● **Dataset records**
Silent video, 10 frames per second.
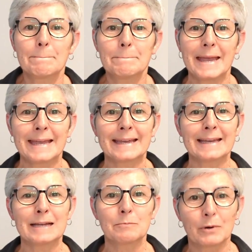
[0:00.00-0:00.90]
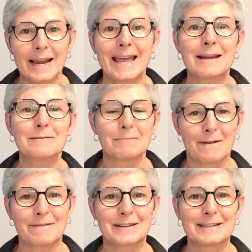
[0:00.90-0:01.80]
Baking bran
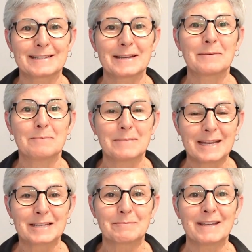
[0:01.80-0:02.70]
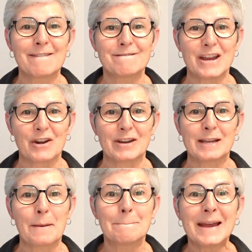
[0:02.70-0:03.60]
muffins makes me
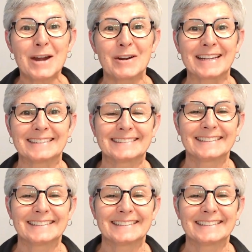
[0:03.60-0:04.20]
very merry.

● **Task goal**
Only one thing is required: an exact printout of the lines from the line containing "[0:00.90-0:01.80]" through the last line of the records, pictures excluded.

● **Result below**
[0:00.90-0:01.80]
Baking bran
[0:01.80-0:02.70]
[0:02.70-0:03.60]
muffins makes me
[0:03.60-0:04.20]
very merry.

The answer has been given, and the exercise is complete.